───── Raw data ─────

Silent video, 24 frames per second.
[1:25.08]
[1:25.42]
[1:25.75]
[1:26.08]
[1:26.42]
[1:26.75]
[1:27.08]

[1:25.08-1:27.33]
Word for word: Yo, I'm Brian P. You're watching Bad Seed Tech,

─────
───── Raw data ─────

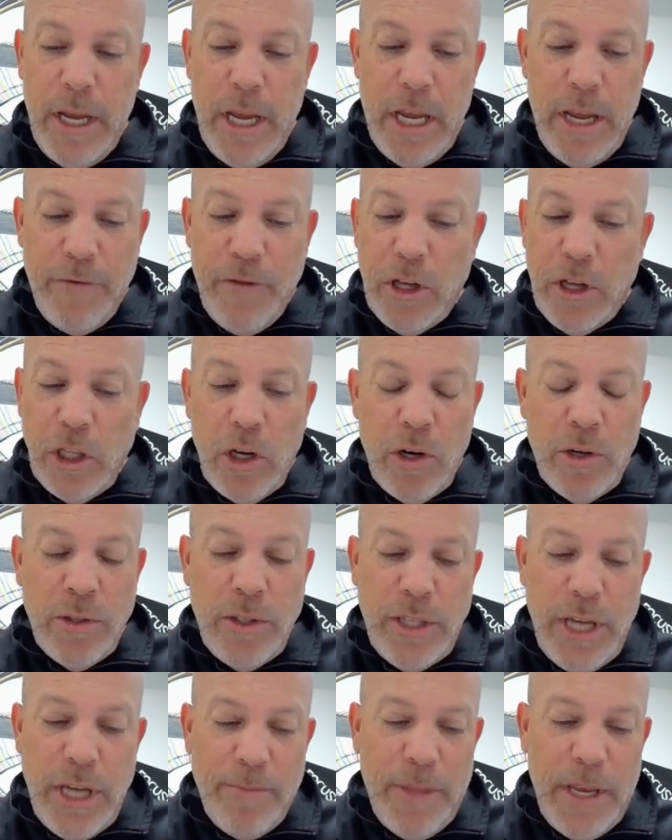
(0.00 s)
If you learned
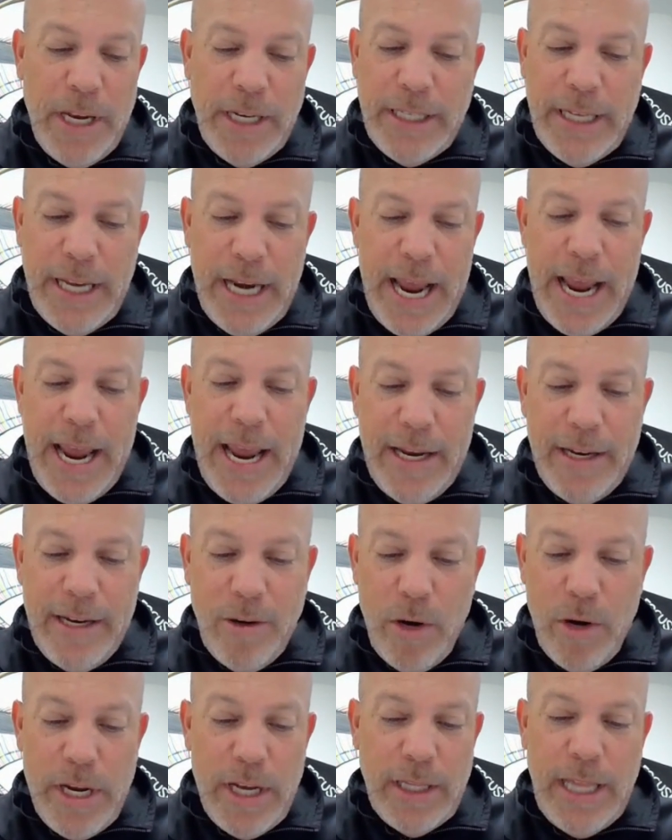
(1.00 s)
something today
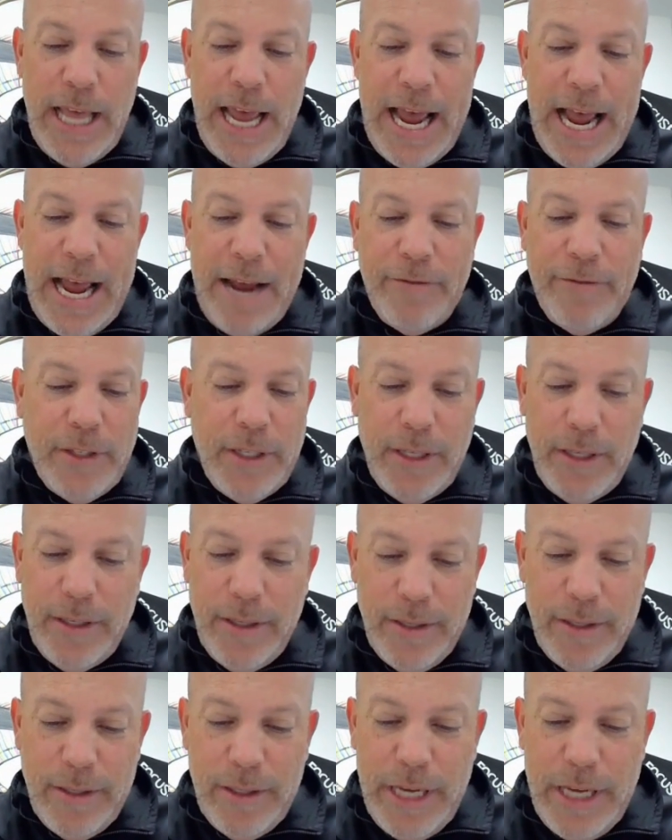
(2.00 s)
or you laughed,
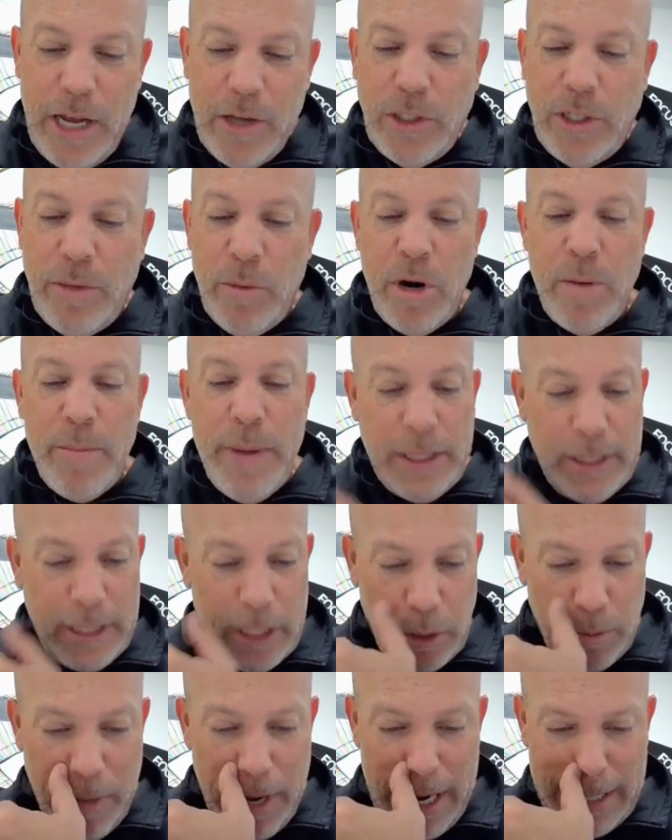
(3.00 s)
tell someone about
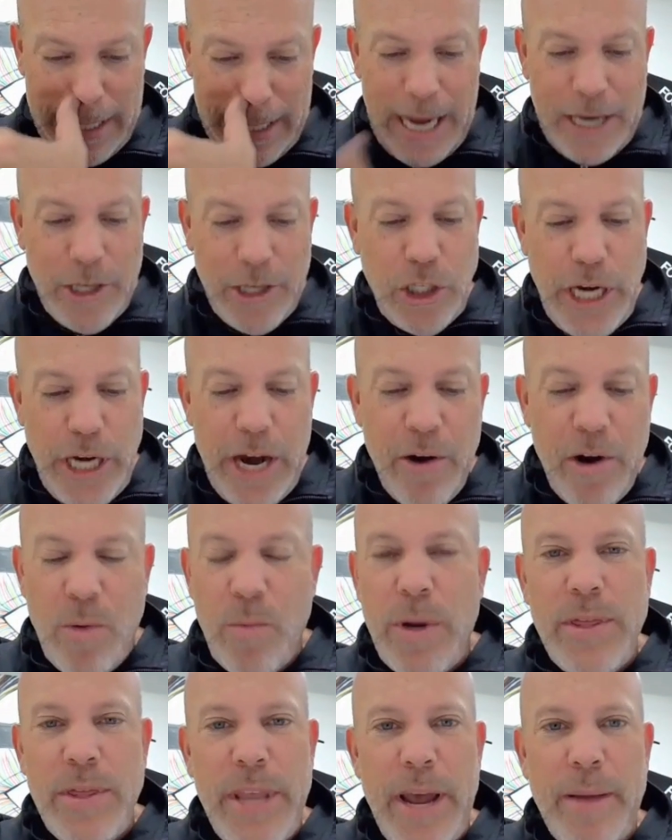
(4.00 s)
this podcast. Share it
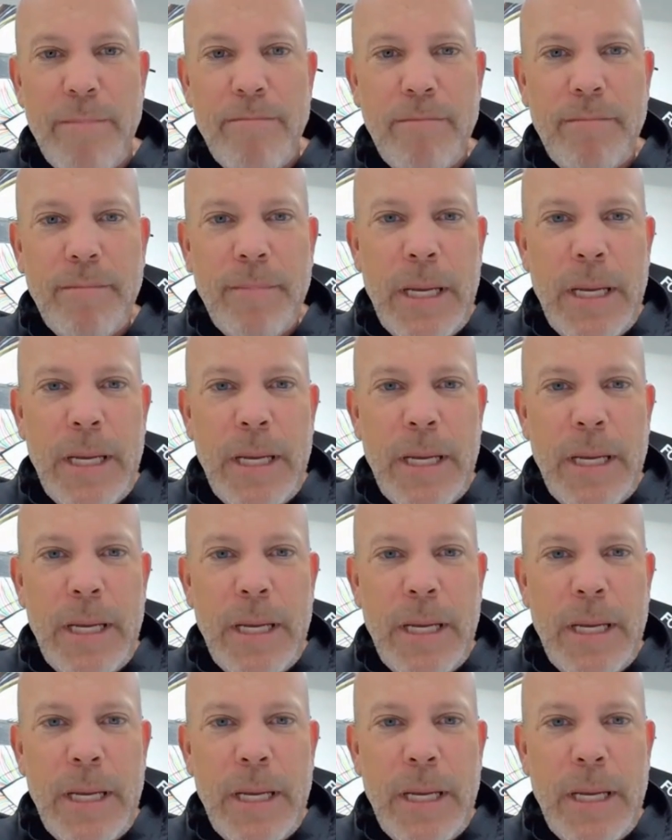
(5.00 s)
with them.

─────

(Problem to work on) Retype only the stretch of lines above starting at the one with "Silent video, 24 frames per second." and stopping at the one with "Word for word: Yo, I'm", exactly as written, with both kept.

(Response)
Silent video, 24 frames per second.
[1:25.08]
[1:25.42]
[1:25.75]
[1:26.08]
[1:26.42]
[1:26.75]
[1:27.08]

[1:25.08-1:27.33]
Word for word: Yo, I'm Brian P. You're watching Bad Seed Tech,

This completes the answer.